First, U.S. oil production has just reached an all-time high. Lesson: who turned out to be right about America’s energy potential—Sarah Palin and “drill, baby, drill,” or the “peak oil” liberals who said endlessly that “we can’t drill our way out” of oil dependency? That one’s so easy even a liberal will have trouble escaping it.

One thing especially notable about these two charts is the resiliency of our oil production system, which rebounded quickly after the recent hurricanes shut down a lot of Gulf production and southern region refining.

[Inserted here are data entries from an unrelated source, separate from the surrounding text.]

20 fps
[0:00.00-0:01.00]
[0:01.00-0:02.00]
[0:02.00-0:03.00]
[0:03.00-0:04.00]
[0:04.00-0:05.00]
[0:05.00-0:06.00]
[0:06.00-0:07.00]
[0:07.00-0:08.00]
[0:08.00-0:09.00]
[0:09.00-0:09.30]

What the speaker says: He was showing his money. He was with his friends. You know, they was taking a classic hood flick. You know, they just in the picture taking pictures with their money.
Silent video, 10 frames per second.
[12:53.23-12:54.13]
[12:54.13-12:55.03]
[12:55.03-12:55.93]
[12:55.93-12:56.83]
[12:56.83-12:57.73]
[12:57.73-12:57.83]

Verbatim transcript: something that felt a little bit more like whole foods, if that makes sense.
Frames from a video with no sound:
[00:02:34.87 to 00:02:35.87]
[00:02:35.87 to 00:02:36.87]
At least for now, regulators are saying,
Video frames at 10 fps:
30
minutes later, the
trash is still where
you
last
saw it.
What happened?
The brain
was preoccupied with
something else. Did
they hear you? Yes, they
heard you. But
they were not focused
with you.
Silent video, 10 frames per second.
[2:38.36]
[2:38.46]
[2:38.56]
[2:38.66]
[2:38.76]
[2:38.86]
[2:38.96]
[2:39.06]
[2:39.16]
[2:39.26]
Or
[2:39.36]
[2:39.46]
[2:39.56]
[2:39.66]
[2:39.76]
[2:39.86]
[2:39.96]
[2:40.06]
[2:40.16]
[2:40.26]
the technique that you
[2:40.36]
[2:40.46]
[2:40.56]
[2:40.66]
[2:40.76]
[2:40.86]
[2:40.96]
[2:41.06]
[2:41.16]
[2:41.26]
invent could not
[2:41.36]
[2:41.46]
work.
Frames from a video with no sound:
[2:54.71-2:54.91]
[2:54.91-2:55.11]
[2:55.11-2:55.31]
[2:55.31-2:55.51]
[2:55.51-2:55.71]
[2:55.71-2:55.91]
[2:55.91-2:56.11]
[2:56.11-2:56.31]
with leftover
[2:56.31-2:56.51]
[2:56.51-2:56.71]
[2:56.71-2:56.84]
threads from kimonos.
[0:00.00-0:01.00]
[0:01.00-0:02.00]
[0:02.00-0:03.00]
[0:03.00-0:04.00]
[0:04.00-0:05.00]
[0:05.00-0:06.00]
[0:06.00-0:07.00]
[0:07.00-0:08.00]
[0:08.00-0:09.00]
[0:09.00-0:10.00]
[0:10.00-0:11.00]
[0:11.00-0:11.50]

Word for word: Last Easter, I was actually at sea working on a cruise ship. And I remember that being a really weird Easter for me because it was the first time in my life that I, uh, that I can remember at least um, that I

Second, the climatistas are meeting this week in Bonn, Germany, at the annual meeting of the UN climate change circus and freak show. They’re uttering the usual incantations about imminent doom and how the Future Belongs to RenewablesTM, and I hear that a rump group of African nations is demanding that the U.S., which pays 25 percent of the tab for the UN and 20 percent of the tab for the UN’s climate program, be kicked out of the whole thing because of Trump’s decision to leave the Kellogg-Briand Pact Paris Climate Accord. Oh please don’t throw me into that briar patch!

But in the meantime, the actual energy experts at the national ministries and the international energy agencies keep looking ahead and projecting continued expansion of traditional hydrocarbon energy. Like this:

Notice especially that the largest demand increase will come from developing nations, not the advanced industrialized nations, which are steadily growing more energy efficient. Even oil demand is going to continue to increase, despite all the confident predictions that a Tesla in every garage is just around the corner:

Shorter version: real energy agencies play along with the climatistas and their fantasies, pat them on the head and say “That’s nice,” and then go on to put out quietly analysis after analysis that all say, “Here’s what’s going to happen in the real world.”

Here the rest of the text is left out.